Regardless of legislation, many advisors are taking steps to make their practices more accessible to seniors and people with disabilities.

“It takes practise to become adept at advising the disabled,” says Janine Purves, senior financial advisor with Assante Financial Management Ltd. in Richmond Hill, Ont. “But, be careful [about] equating aging and disabilities with your [elderly] clients. Many seniors are healthy and independent, so diplomacy is required.”

The disabled and seniors compose up to 40% of Purves’ book of business. She has taken courses on the impact of aging and on elder planning to help her understand the psychology of aging – a strategy that has helped her grow her practice.

Purves’ office building is equipped with accessible elevators, ramps, doorways and furniture. Her client meeting area is designed to reduce noise distractions for client whose hearing is impaired. She uses an oversized computer screen and large type sizes in documents’ text for clients who are visually impaired.

At the firm level, Assante has held in-house workshops at which advisors, experienced in helping the disabled and seniors, share their knowledge.

Purves adds that seniors embrace online-support technology more than her younger clients. She uses online screen-sharing and voice-over- internet protocol to help stay in contact with her clients, particularly with senior clients who have downsized by moving to smaller communities or who head to warmer climates in winter.

Such changes can have significant financial planning implications. Downsizing can reduce debt and free up money for investment. Retirement, travel and aging are topics of conversation that can lead to discussions about long-term disability and travel insurance.

“Assisting disabled clients is part of an advisor’s professionalism,” says Christine Van Cauwenberghe, vice president, tax and estate planning, with Investors Group Inc. (IG) in Winnipeg. “We try to accommodate clients in every reasonable manner.”

Identifying the current and potential financial implications of a client’s disability, as well as the changes that result from aging, is part of an advisor’s role, Van Cauwenberghe says. You should always tailor investment strategies and portfolios to each client’s current and future needs. Asking health-related questions is an integral part of IG’s estate planning service, Van Cauwenberghe says. IG’s advisors are trained to understand applicable legislation and how to ask the right questions tactfully.

Supporting the disabled is more than good business practice, Van Cauwenberghe says. It’s “quite simply, the right thing to do.”

Tips Toward Establishing an Accessible Practice

Disabled and senior clients – like any other clients – expect you to earn their trust, says Donna Jodhan, president and founder of Barrier-Free Canada. A friendly demeanour, patience and a willingness to listen and learn will help you build strong relationships with these clients.

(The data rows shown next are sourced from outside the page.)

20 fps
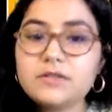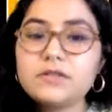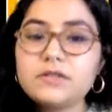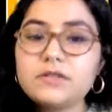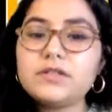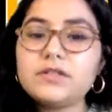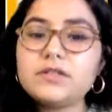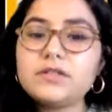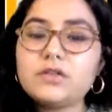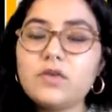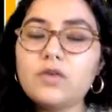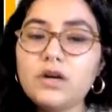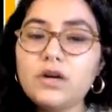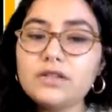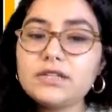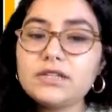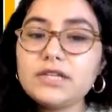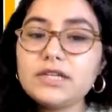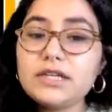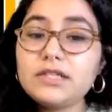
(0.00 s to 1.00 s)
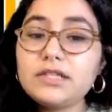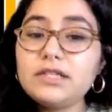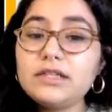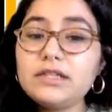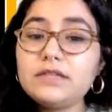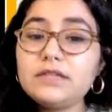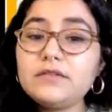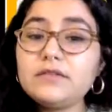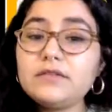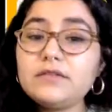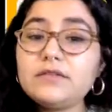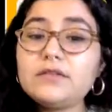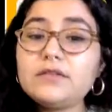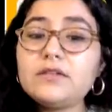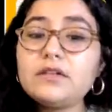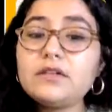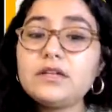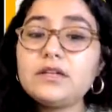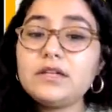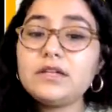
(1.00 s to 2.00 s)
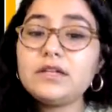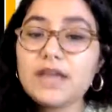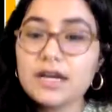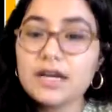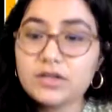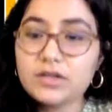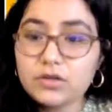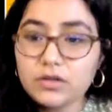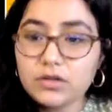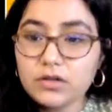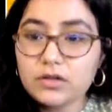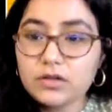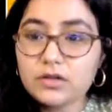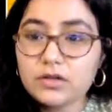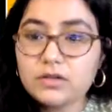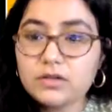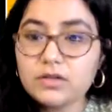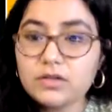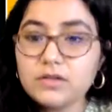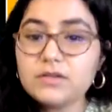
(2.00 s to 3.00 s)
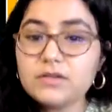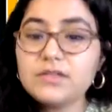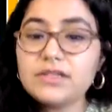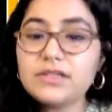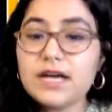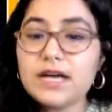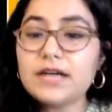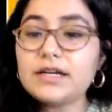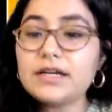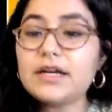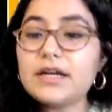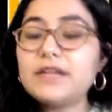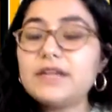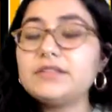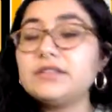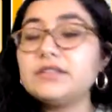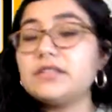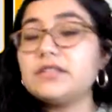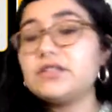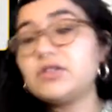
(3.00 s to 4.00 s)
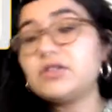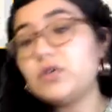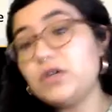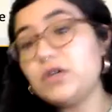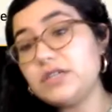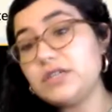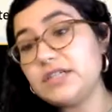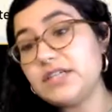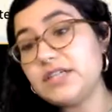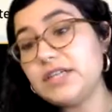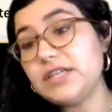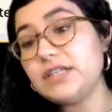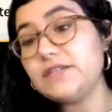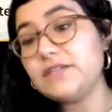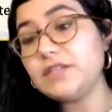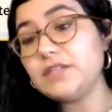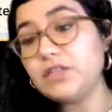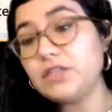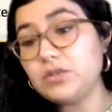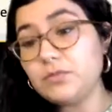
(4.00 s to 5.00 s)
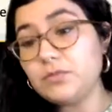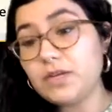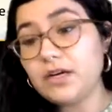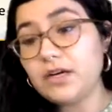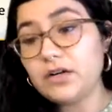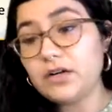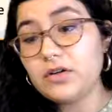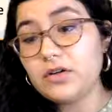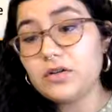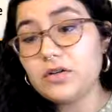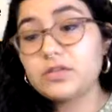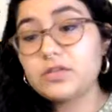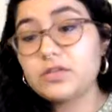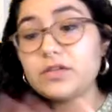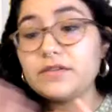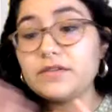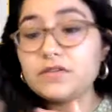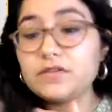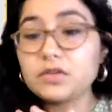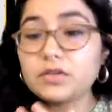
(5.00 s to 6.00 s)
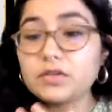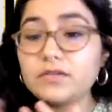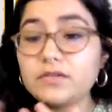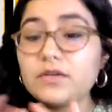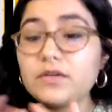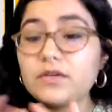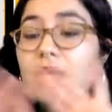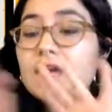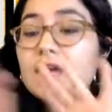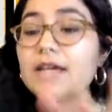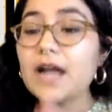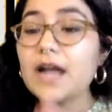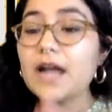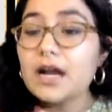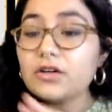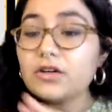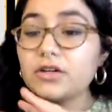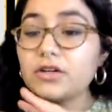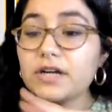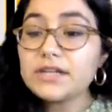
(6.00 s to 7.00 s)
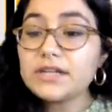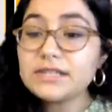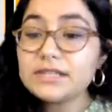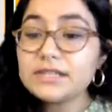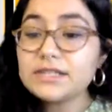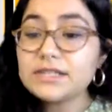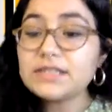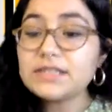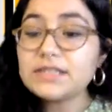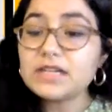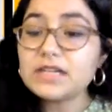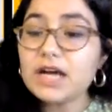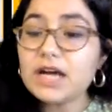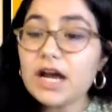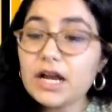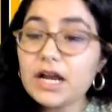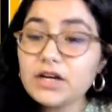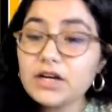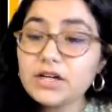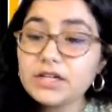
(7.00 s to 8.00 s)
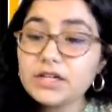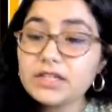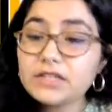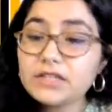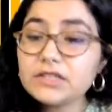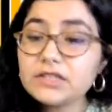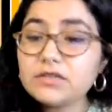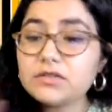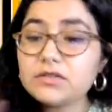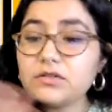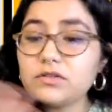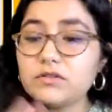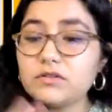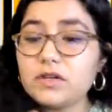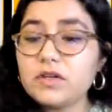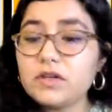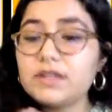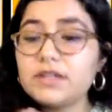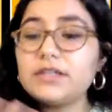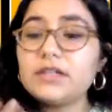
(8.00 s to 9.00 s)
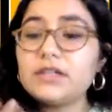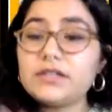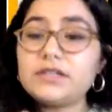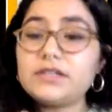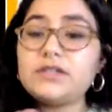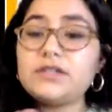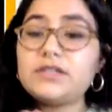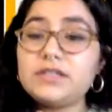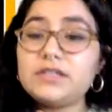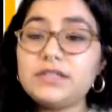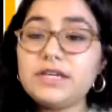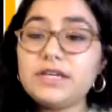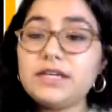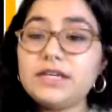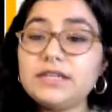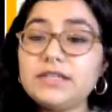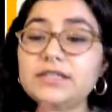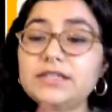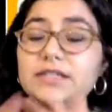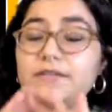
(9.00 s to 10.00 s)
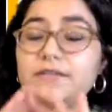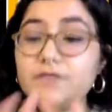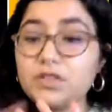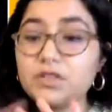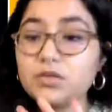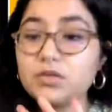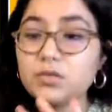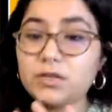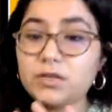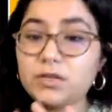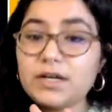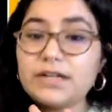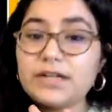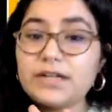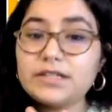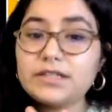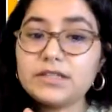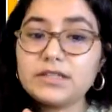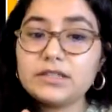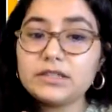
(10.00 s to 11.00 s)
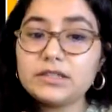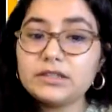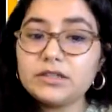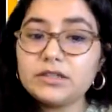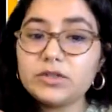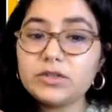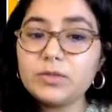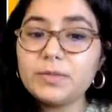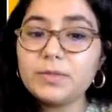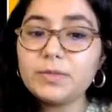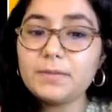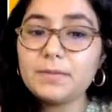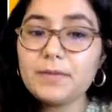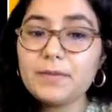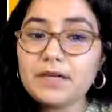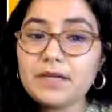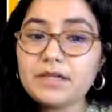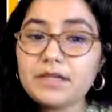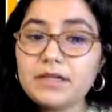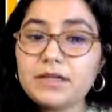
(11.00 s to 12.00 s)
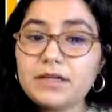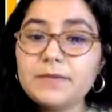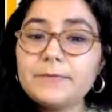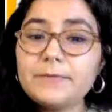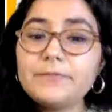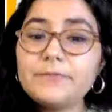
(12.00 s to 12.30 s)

There's the qualitative, categorical data, and then there's quantitative and numerical. So I've sort of categorized this into a hierarchy so you all can understand and visualize this a little bit better.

Here are some steps you can take to ensure your practice is accessible and your disabled and senior clients receive excellent service:

  • discuss current and potential disabilities early in the relationship
  • make sure you are compliant with the disability legislation in your province
  • ensure your online services and offices are accessible
  • show sensitivity and empathy when communicating with your clients
  • engage your clients’ family members and caregivers, especially those who hold power of attorney
  • establish relationships with your clients’ health practitioners, lawyers and accountants
  • meet your clients in their homes, by phone or online to reduce their travel burden
  • make sure your team members are trained in dealing with disabled and senior clients
  • determine whether clients are eligible for tax credits and pensions related to disabilities and aging
  • present disability-related “what if” scenarios when developing financial plans
  • discuss disability insurance in addition to investments
  • watch for signs of elder abuse – in particular, unusually large investment funds redemptions – and report any suspicious transactions to your compliance department.